TEL AVIV // Israeli leaders yesterday called on the United Nations to rescind a two-year-old report that had accused the country of committing war crimes during its deadly invasion of the Gaza Strip after the document's author suggested he may have erred in his findings.
Richard Goldstone, a South African judge who had chaired a UN panel investigating possible war crimes by Israel and Hamas during the onslaught, stirred an uproar in Israel last week after unexpectedly conceding in a US newspaper column that some of the report's key conclusions may have been wrong.
Writing in The Washington Post on Friday, Mr Goldstone appeared to retract the most explosive conclusion of his 2009 report, which had accused Israel of deliberately targeting Palestinian civilians in the attacks that had killed 1,400 Gazans.
Mr Goldstone, whose report had drawn Israel much international condemnation over its Gaza policies, wrote that investigations carried out and publicised by the Israeli military since the attacks "indicate that civilians were not intentionally targeted as a matter of policy".
"If I had known then what I know now, the Goldstone Report would have been a different document," Mr Goldstone concluded in his commentary.
Israel had rejected co-operating with Mr Goldstone's team during its investigation, charging that its work was biased and distorted.
The Israeli leadership, which had enjoyed wide public support for the onslaught that had partly aimed to curtail militant rocket attacks from Gaza on Israeli towns, pounced on Mr Goldstone's assertions with relish yesterday and demanded his report be withdrawn.

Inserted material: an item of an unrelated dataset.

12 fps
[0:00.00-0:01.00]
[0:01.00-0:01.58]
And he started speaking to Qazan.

Benjamin Netanyahu, the prime minister who came to office after the war, said he will launch a diplomatic campaign to have the document annulled. "We will act on the public diplomacy front, and on other fronts, with the international community and the UN in order to demand the justice that is due Israel," he said in public remarks at yesterday's weekly cabinet meeting. He added that he had ordered a team of legal and diplomatic experts to be convened to advance the campaign.

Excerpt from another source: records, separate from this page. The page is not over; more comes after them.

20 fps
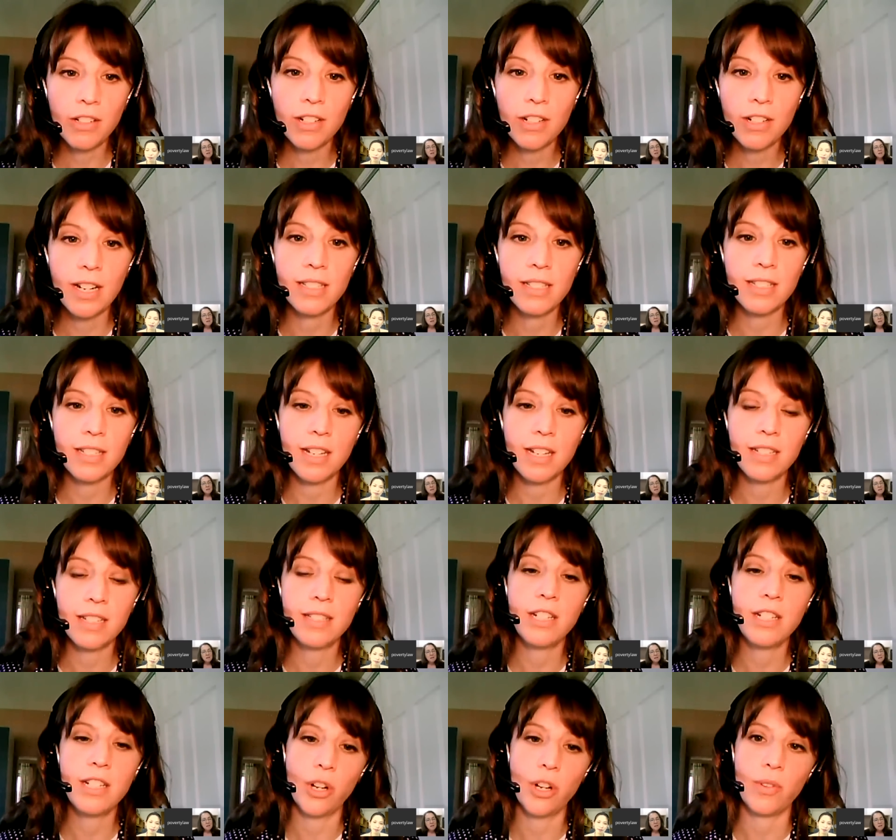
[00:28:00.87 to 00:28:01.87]
and
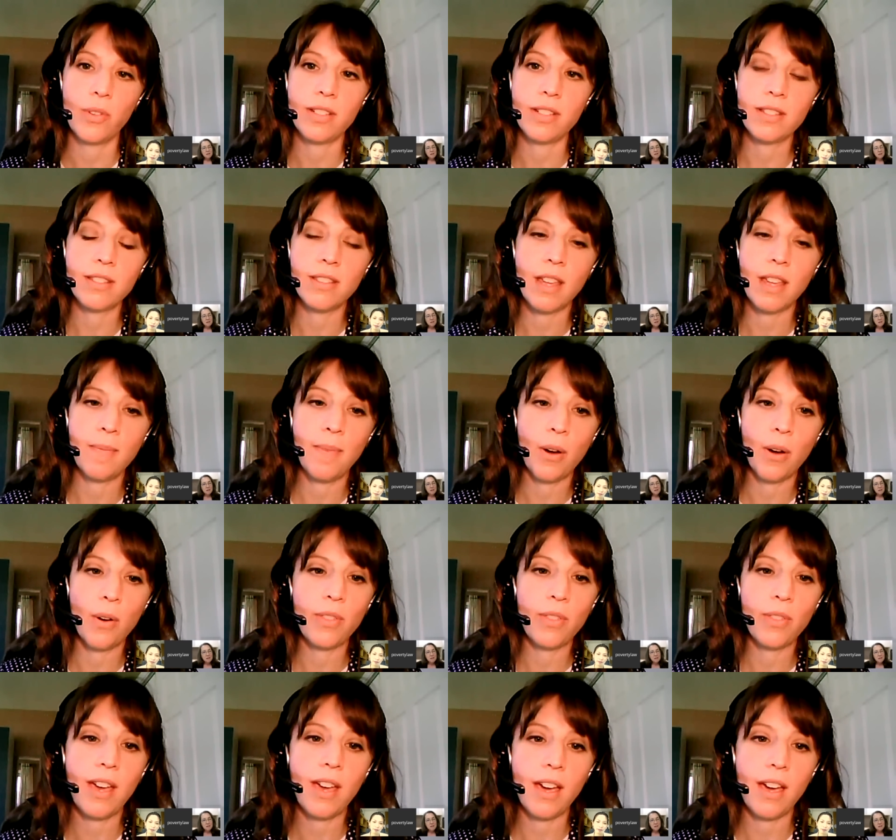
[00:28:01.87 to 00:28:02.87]
Stacy Jonas. They
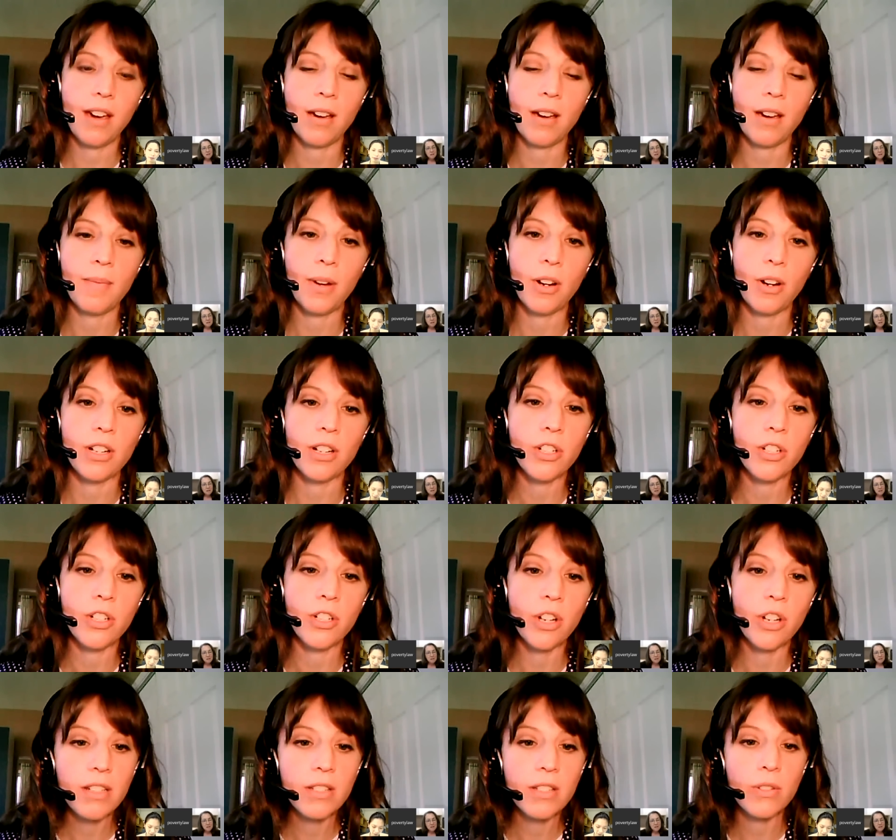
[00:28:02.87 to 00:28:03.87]
both are
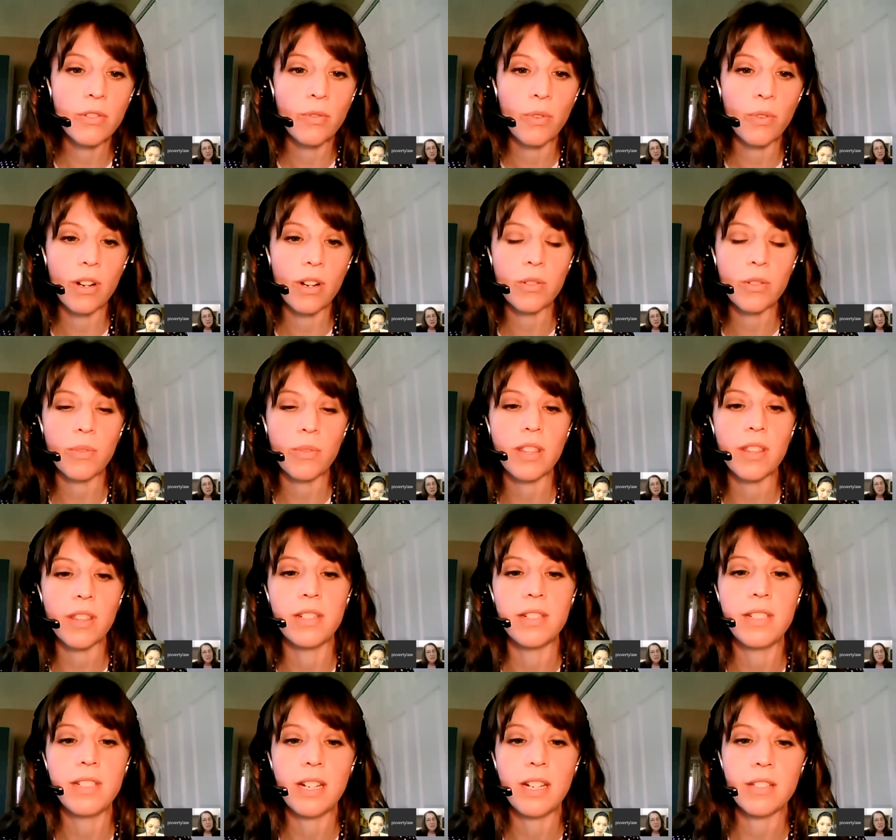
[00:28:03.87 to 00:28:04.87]
attorneys who have worked with
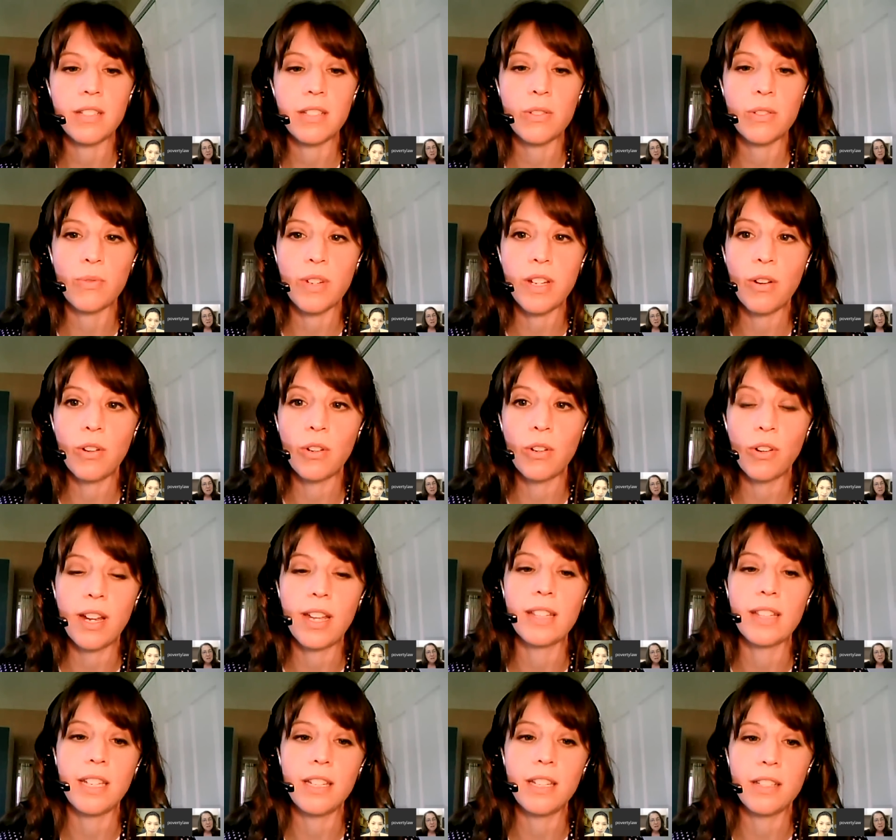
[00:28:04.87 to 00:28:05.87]
the Texas Rio
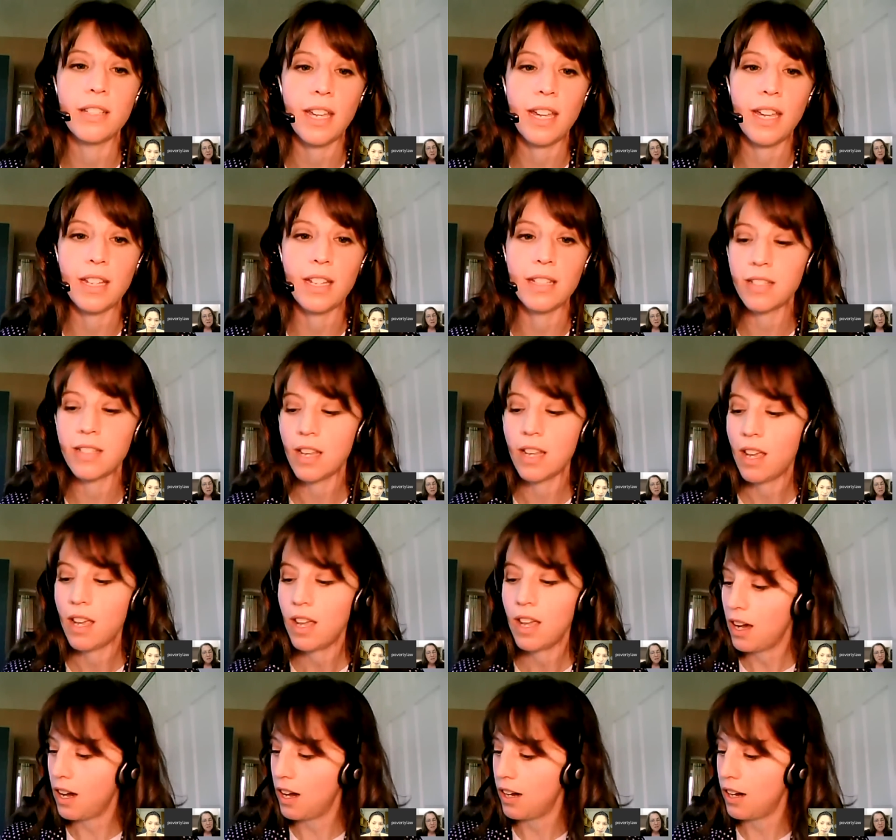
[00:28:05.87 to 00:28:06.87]
Grande Legal Aids.
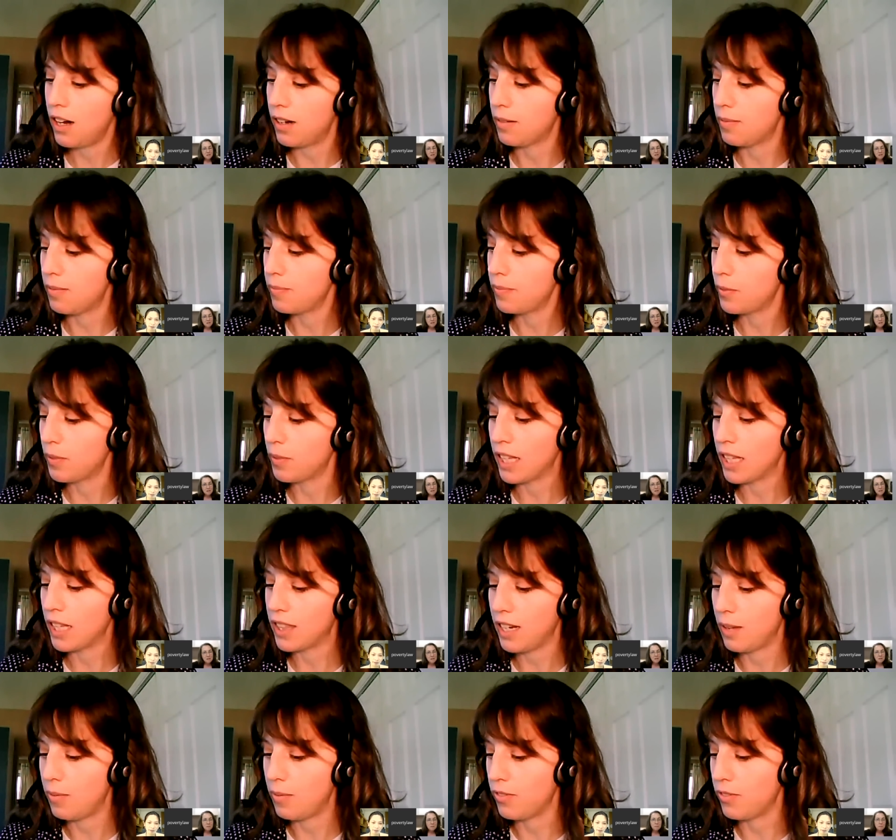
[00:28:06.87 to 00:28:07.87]
Let me get the
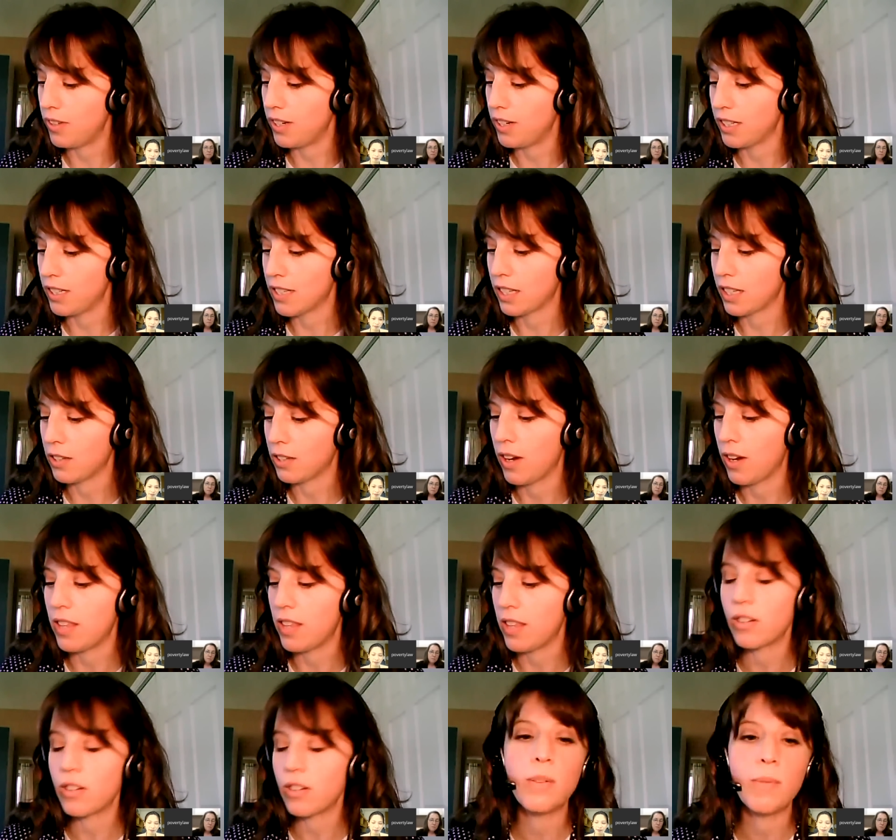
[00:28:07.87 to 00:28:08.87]
name of it exactly right.
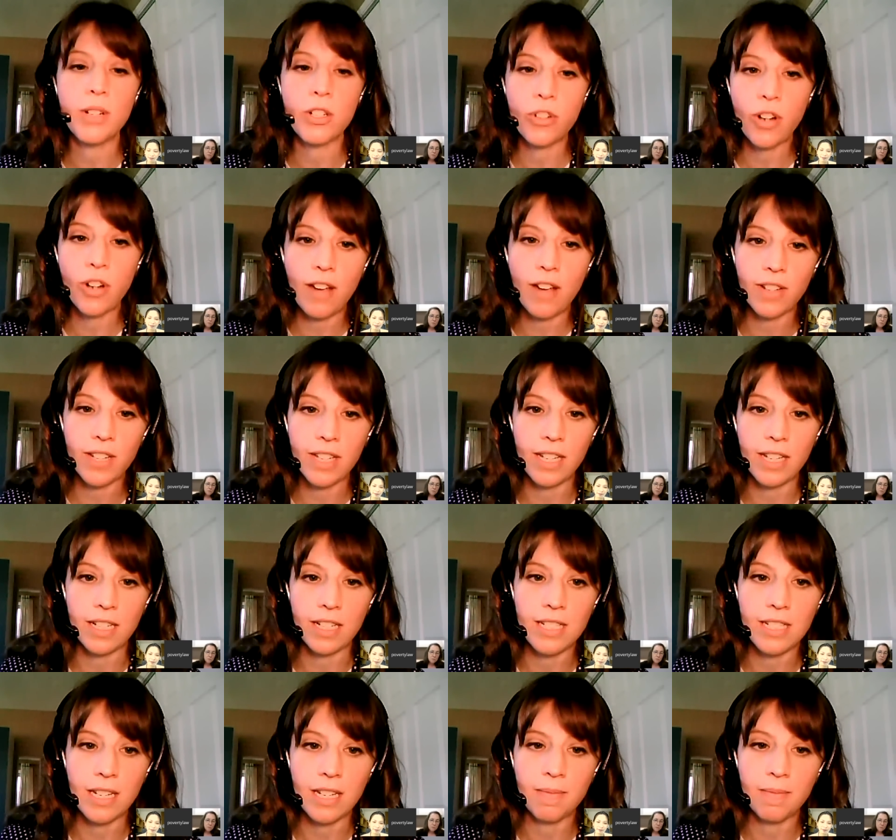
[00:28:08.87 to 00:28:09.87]
Their human trafficking
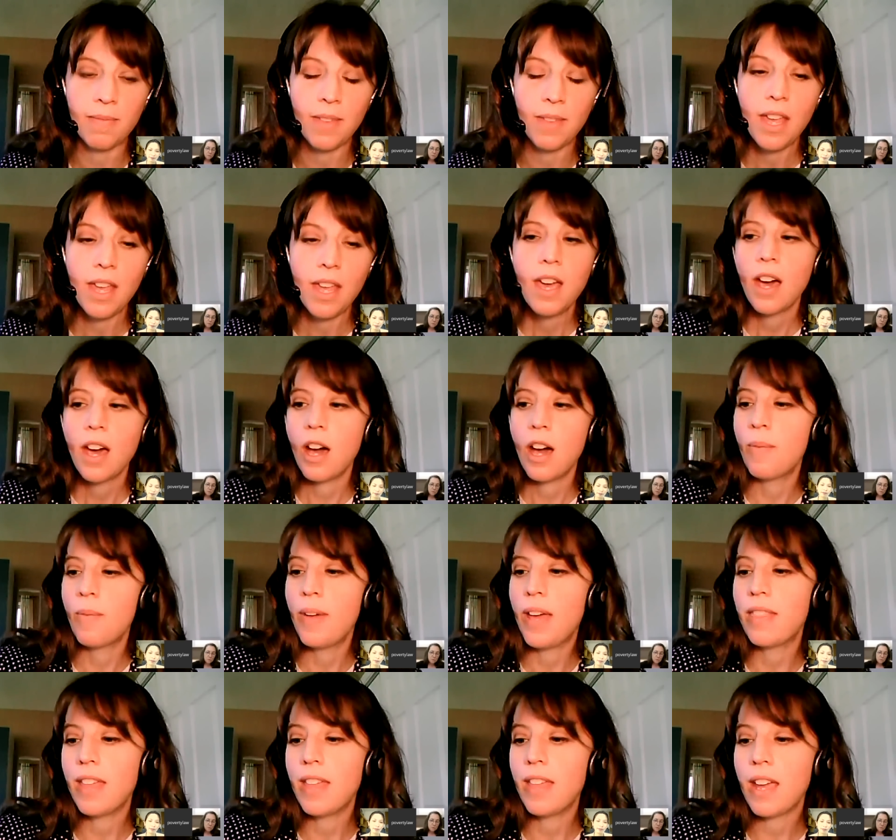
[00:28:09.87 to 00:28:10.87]
team.
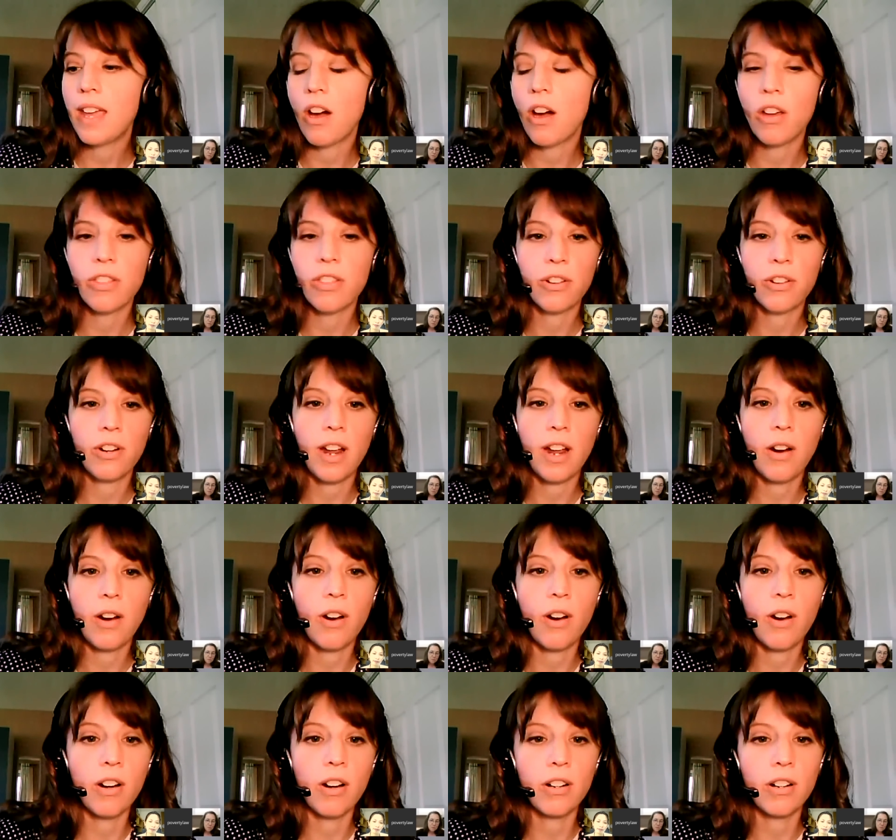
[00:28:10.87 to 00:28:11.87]
And they authored
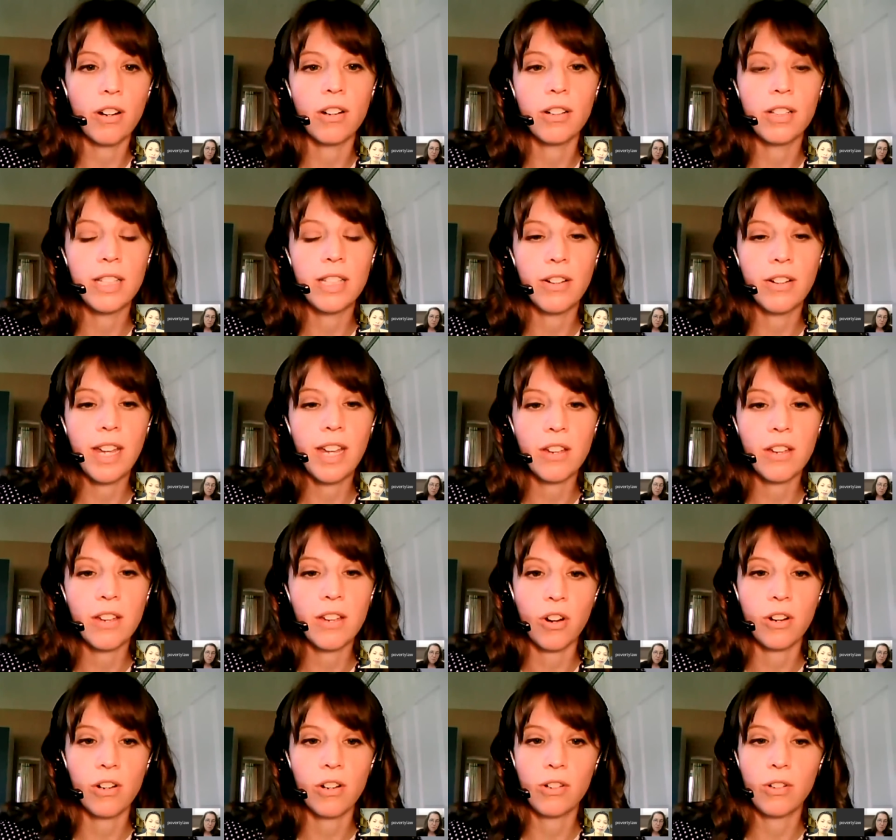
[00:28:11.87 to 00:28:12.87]
our Clearinghouse
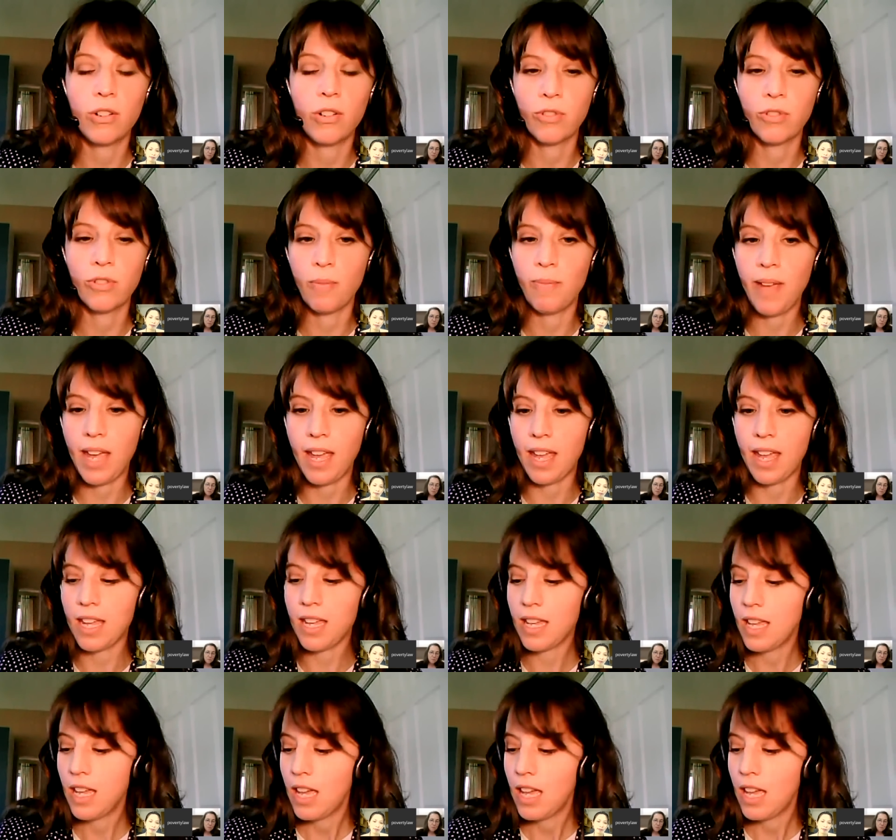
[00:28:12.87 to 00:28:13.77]
article for May,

Ehud Barak, the defence minister who had served in the same post during the assault, told an Israeli radio station that he planned to dedicate "personal" attention to have the UN cancel the document. He added: "This is an extremely important development and right now we are multiplying our efforts to get this report rescinded."
Mainstream Israeli media, in which many members had backed the Gaza attacks and had publicly condemned Mr Goldstone in the past, suggested they viewed his newspaper column as an exoneration of his accusations against Israel. "Now he's sorry," proclaimed the right-leaning Maariv newspaper in a front-page headline, while the mass-selling Yediot Ahronot's headline read: "I was wrong."
But Palestinians yesterday charged Mr Goldstone with giving in to pressure from Israel and Jewish groups in the US to retract his claims, and insisted Israel had carried out war violations. "The report was as clear as the crimes that Israel had committed during the war," said Riyad al Malki, the foreign minister of the Palestinian Authority, which holds sway in the Israeli-occupied West Bank.
Hamas, the Islamic group that rules the Gaza Strip, said it was "surprised" by Mr Goldstone's comments and added that he did not have the right to alter the findings, according to Agence France-Presse. "It is not Goldstone's private property, as a team of international judges as well as Goldstone participated in developing it," the news agency cited the group's spokesman, Sami Abu Zuhri, as saying.
According to Mr Goldstone, some of the cases that had been addressed in his report and investigated by the Israeli military "established the validity" of the allegations against several individual Israeli soldiers, but they also indicated that the intentionality of targeting civilians was not a general policy.
As an example, Mr Goldstone mentioned the killing of 29 members of the al Simouni family in their home. He said that the Israeli military had concluded that the house's shelling was apparently the result of an Israeli commander's "erroneous interpretation" of a drone image and an Israeli officer is being investigated for ordering the attack. Mr Goldstone did not address in his column the deep scepticism that human rights groups and left-leaning commentators had expressed regarding the credibility of Israel's internal investigations.
While Mr Goldstone did not go as far as to admit that he was wrong in claiming Israel intentionally targeted civilians, he indicated that his findings may have been less harsh had Israel co-operated with the investigation.
"I regret that our fact-finding mission did not have such evidence explaining the circumstances in which we said civilians were targeted, because it probably would have influenced our findings about intentionality and war crimes," he wrote.
Nevertheless, Mr Goldstone also criticised Israel for concluding only a few of its investigations involving the Gaza onslaught and for not making public the proceedings of the investigations.